# EXERCISE INPUT:
>>>>
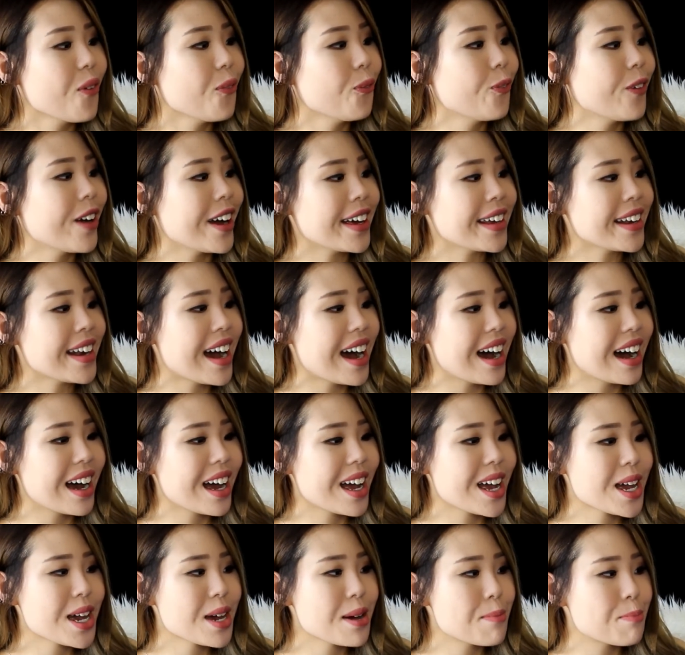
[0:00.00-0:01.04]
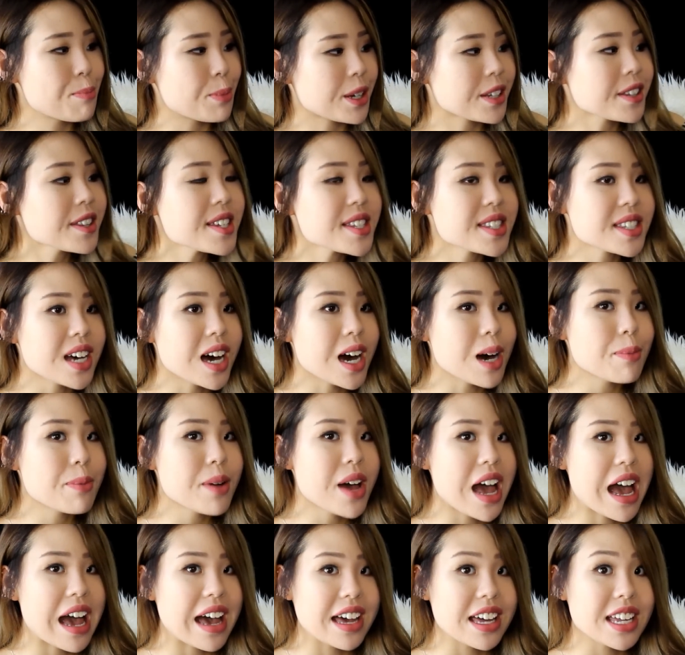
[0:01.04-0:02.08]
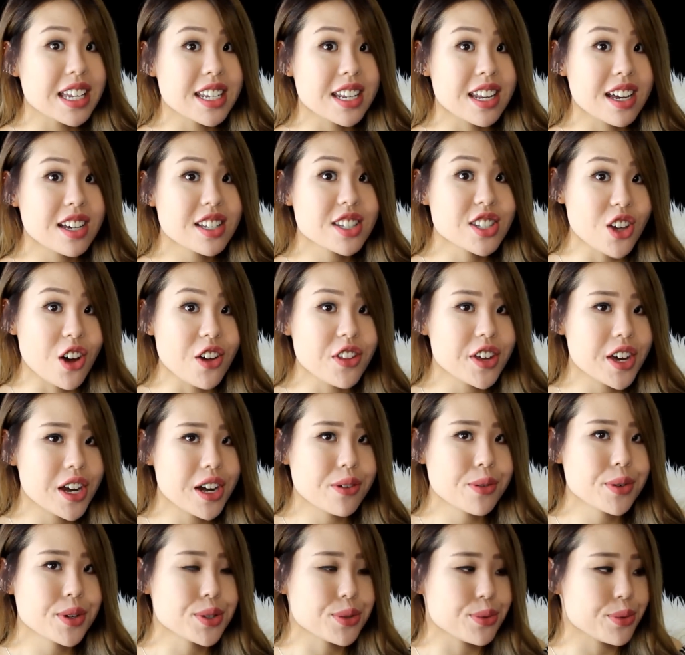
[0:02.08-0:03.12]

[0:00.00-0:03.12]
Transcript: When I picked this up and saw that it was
<<<<
# TASK OBJECTIVE:
Leaving the images out, return every record exactly.

# RESPONSE:
[0:00.00-0:01.04]
[0:01.04-0:02.08]
[0:02.08-0:03.12]

[0:00.00-0:03.12]
Transcript: When I picked this up and saw that it was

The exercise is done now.